### WHAT IS NEEDED
Please copy all of the entries exactly, but drop every picture.

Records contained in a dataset
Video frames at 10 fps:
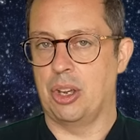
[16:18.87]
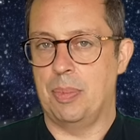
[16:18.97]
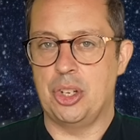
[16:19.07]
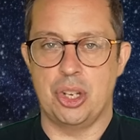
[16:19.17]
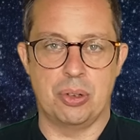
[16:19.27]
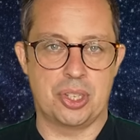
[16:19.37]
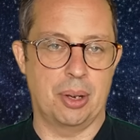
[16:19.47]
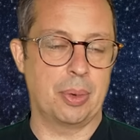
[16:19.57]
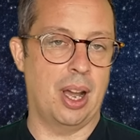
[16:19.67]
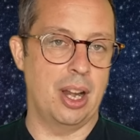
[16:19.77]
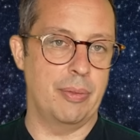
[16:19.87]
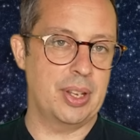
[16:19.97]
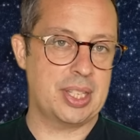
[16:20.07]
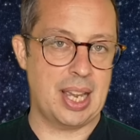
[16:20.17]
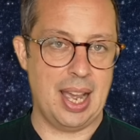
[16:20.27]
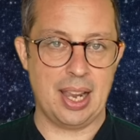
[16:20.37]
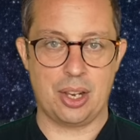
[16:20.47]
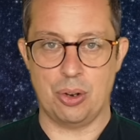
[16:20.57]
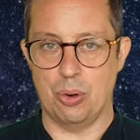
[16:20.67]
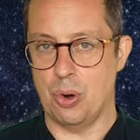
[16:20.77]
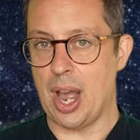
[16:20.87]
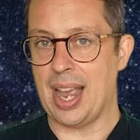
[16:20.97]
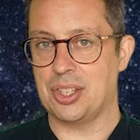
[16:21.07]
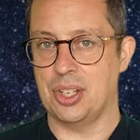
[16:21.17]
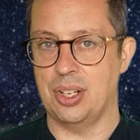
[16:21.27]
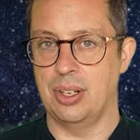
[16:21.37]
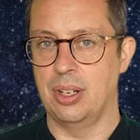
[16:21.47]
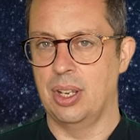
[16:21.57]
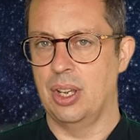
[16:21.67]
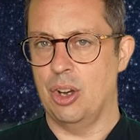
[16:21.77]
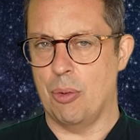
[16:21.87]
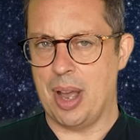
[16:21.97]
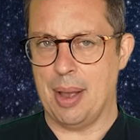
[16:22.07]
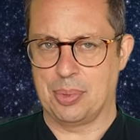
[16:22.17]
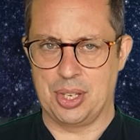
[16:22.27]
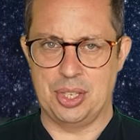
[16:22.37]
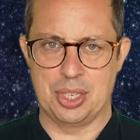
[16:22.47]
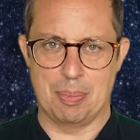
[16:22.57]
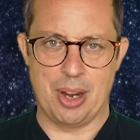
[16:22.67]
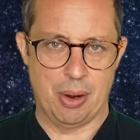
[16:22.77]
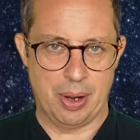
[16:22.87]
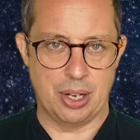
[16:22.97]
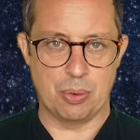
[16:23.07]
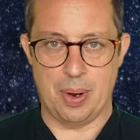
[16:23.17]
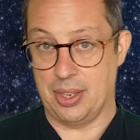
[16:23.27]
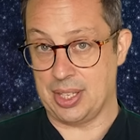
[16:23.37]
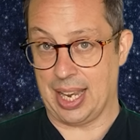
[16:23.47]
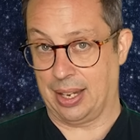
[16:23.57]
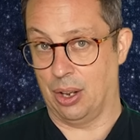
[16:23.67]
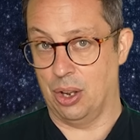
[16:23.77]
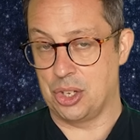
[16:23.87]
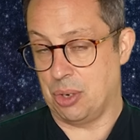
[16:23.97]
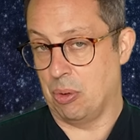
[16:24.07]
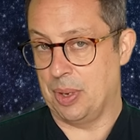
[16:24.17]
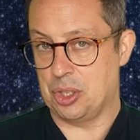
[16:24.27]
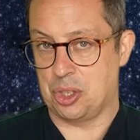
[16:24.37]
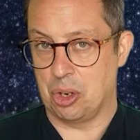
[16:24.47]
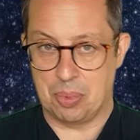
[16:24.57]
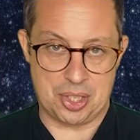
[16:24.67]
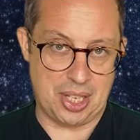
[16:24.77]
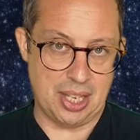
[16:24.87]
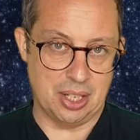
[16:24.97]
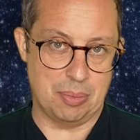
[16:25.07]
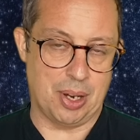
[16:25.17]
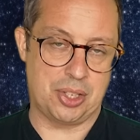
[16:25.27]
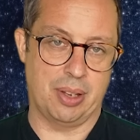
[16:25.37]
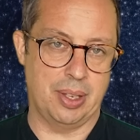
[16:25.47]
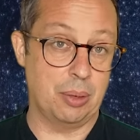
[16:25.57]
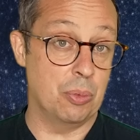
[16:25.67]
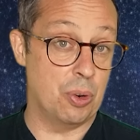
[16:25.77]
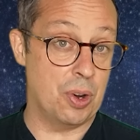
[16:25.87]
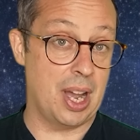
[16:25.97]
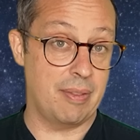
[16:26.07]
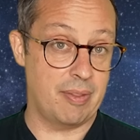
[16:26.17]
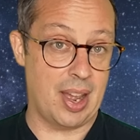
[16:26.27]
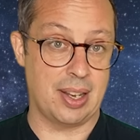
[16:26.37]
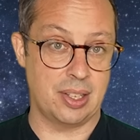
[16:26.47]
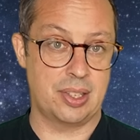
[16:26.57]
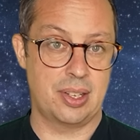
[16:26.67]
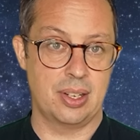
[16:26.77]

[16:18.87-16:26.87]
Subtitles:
could be due to some kind of attack or accident, or perhaps this is the period when the technology will be superseded by something more advanced.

### ANSWER SPACE
Video frames at 10 fps:
[16:18.87]
[16:18.97]
[16:19.07]
[16:19.17]
[16:19.27]
[16:19.37]
[16:19.47]
[16:19.57]
[16:19.67]
[16:19.77]
[16:19.87]
[16:19.97]
[16:20.07]
[16:20.17]
[16:20.27]
[16:20.37]
[16:20.47]
[16:20.57]
[16:20.67]
[16:20.77]
[16:20.87]
[16:20.97]
[16:21.07]
[16:21.17]
[16:21.27]
[16:21.37]
[16:21.47]
[16:21.57]
[16:21.67]
[16:21.77]
[16:21.87]
[16:21.97]
[16:22.07]
[16:22.17]
[16:22.27]
[16:22.37]
[16:22.47]
[16:22.57]
[16:22.67]
[16:22.77]
[16:22.87]
[16:22.97]
[16:23.07]
[16:23.17]
[16:23.27]
[16:23.37]
[16:23.47]
[16:23.57]
[16:23.67]
[16:23.77]
[16:23.87]
[16:23.97]
[16:24.07]
[16:24.17]
[16:24.27]
[16:24.37]
[16:24.47]
[16:24.57]
[16:24.67]
[16:24.77]
[16:24.87]
[16:24.97]
[16:25.07]
[16:25.17]
[16:25.27]
[16:25.37]
[16:25.47]
[16:25.57]
[16:25.67]
[16:25.77]
[16:25.87]
[16:25.97]
[16:26.07]
[16:26.17]
[16:26.27]
[16:26.37]
[16:26.47]
[16:26.57]
[16:26.67]
[16:26.77]

[16:18.87-16:26.87]
Subtitles:
could be due to some kind of attack or accident, or perhaps this is the period when the technology will be superseded by something more advanced.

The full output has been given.